> **Input records**:
--------------------
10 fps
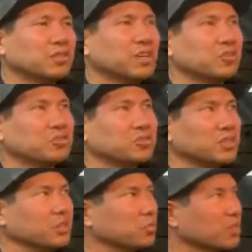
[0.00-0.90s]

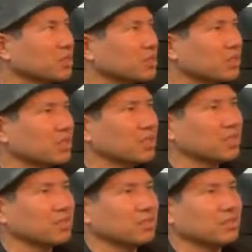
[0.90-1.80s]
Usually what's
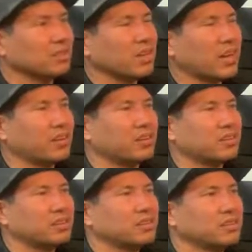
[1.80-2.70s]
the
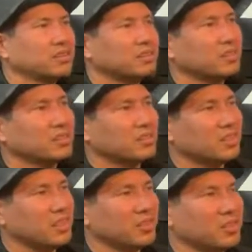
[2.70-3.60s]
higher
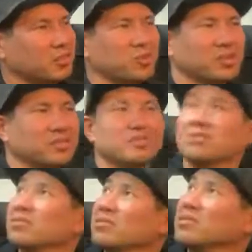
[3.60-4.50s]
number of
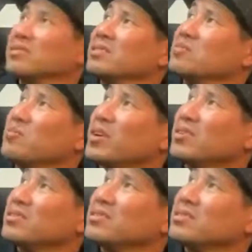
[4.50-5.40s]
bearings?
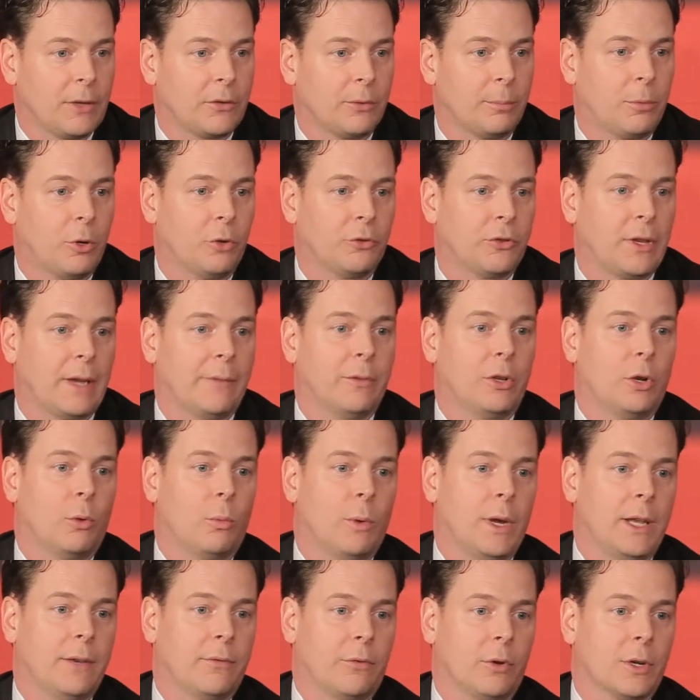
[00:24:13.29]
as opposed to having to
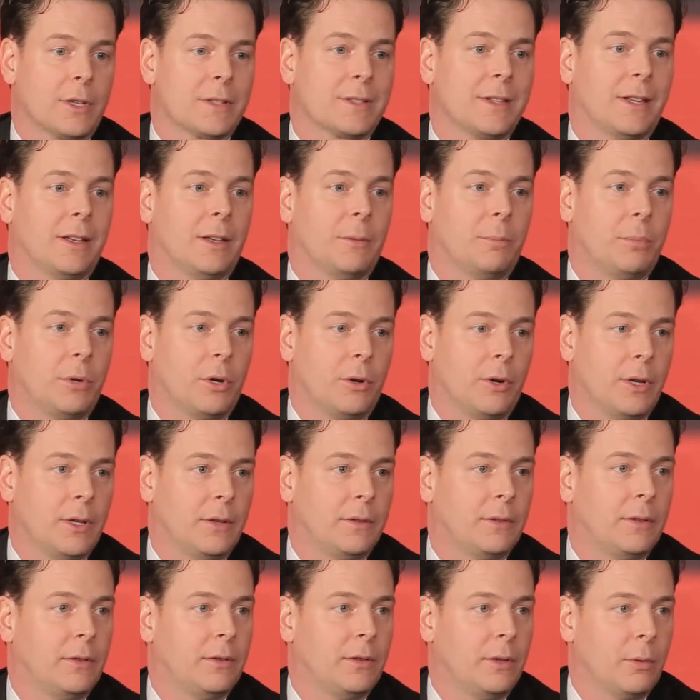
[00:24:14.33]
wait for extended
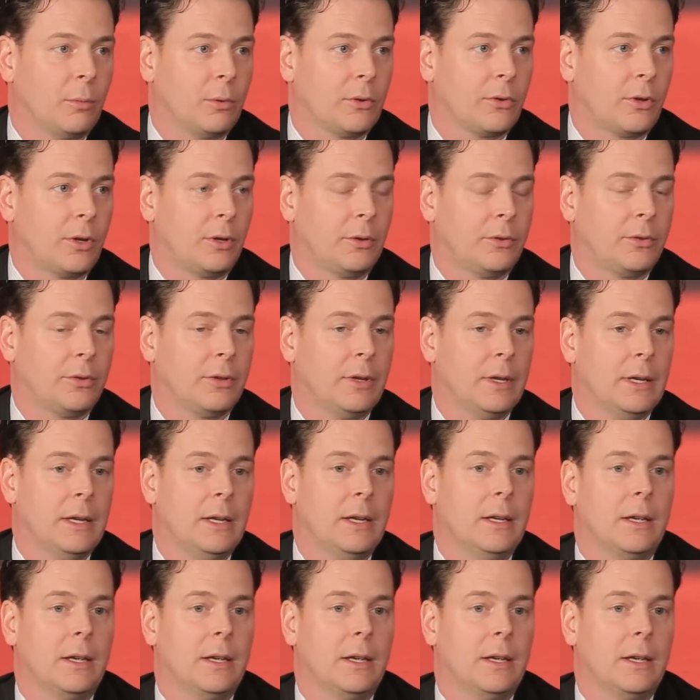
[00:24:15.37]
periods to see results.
--------------------
> **Task to carry out**:
Once the pictures are removed, set down what remains of the entries above exactly.

> **Solution to this task**:
10 fps
[0.00-0.90s]

[0.90-1.80s]
Usually what's
[1.80-2.70s]
the
[2.70-3.60s]
higher
[3.60-4.50s]
number of
[4.50-5.40s]
bearings?
[00:24:13.29]
as opposed to having to
[00:24:14.33]
wait for extended
[00:24:15.37]
periods to see results.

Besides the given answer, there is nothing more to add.